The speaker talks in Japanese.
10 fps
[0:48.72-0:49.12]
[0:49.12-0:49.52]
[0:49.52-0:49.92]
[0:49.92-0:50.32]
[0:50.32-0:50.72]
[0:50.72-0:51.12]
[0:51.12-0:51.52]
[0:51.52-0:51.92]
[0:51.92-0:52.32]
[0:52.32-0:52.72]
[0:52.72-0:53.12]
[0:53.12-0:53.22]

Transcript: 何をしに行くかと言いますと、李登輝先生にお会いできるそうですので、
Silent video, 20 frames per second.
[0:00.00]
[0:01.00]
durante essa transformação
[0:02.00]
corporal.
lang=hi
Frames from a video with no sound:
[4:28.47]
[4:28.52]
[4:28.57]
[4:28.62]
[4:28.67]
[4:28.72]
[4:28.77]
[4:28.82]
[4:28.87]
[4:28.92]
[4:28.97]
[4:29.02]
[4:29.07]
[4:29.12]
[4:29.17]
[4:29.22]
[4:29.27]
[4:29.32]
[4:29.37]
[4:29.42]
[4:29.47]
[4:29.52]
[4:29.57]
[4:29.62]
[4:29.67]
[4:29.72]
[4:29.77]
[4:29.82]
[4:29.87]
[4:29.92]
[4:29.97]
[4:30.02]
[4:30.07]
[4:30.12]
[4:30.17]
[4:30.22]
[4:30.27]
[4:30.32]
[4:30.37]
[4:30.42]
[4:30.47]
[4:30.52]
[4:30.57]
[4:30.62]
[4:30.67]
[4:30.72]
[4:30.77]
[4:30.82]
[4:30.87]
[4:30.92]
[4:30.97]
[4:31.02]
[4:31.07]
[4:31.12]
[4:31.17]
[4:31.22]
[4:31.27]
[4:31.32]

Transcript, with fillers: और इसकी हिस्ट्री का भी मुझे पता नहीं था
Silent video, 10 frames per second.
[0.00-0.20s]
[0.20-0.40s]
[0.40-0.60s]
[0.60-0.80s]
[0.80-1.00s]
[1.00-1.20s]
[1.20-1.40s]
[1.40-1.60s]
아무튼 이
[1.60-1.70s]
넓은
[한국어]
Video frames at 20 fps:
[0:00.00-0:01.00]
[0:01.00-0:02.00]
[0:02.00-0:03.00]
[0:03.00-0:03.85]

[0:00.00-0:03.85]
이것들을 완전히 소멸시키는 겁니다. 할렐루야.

◇ ◇ ◇ ◇ ◇

→ WHAT IS BEING ASKED
Give the records again, unchanged and complete.

→ SOLUTION
The speaker talks in Japanese.
10 fps
[0:48.72-0:49.12]
[0:49.12-0:49.52]
[0:49.52-0:49.92]
[0:49.92-0:50.32]
[0:50.32-0:50.72]
[0:50.72-0:51.12]
[0:51.12-0:51.52]
[0:51.52-0:51.92]
[0:51.92-0:52.32]
[0:52.32-0:52.72]
[0:52.72-0:53.12]
[0:53.12-0:53.22]

Transcript: 何をしに行くかと言いますと、李登輝先生にお会いできるそうですので、
Silent video, 20 frames per second.
[0:00.00]
[0:01.00]
durante essa transformação
[0:02.00]
corporal.
lang=hi
Frames from a video with no sound:
[4:28.47]
[4:28.52]
[4:28.57]
[4:28.62]
[4:28.67]
[4:28.72]
[4:28.77]
[4:28.82]
[4:28.87]
[4:28.92]
[4:28.97]
[4:29.02]
[4:29.07]
[4:29.12]
[4:29.17]
[4:29.22]
[4:29.27]
[4:29.32]
[4:29.37]
[4:29.42]
[4:29.47]
[4:29.52]
[4:29.57]
[4:29.62]
[4:29.67]
[4:29.72]
[4:29.77]
[4:29.82]
[4:29.87]
[4:29.92]
[4:29.97]
[4:30.02]
[4:30.07]
[4:30.12]
[4:30.17]
[4:30.22]
[4:30.27]
[4:30.32]
[4:30.37]
[4:30.42]
[4:30.47]
[4:30.52]
[4:30.57]
[4:30.62]
[4:30.67]
[4:30.72]
[4:30.77]
[4:30.82]
[4:30.87]
[4:30.92]
[4:30.97]
[4:31.02]
[4:31.07]
[4:31.12]
[4:31.17]
[4:31.22]
[4:31.27]
[4:31.32]

Transcript, with fillers: और इसकी हिस्ट्री का भी मुझे पता नहीं था
Silent video, 10 frames per second.
[0.00-0.20s]
[0.20-0.40s]
[0.40-0.60s]
[0.60-0.80s]
[0.80-1.00s]
[1.00-1.20s]
[1.20-1.40s]
[1.40-1.60s]
아무튼 이
[1.60-1.70s]
넓은
[한국어]
Video frames at 20 fps:
[0:00.00-0:01.00]
[0:01.00-0:02.00]
[0:02.00-0:03.00]
[0:03.00-0:03.85]

[0:00.00-0:03.85]
이것들을 완전히 소멸시키는 겁니다. 할렐루야.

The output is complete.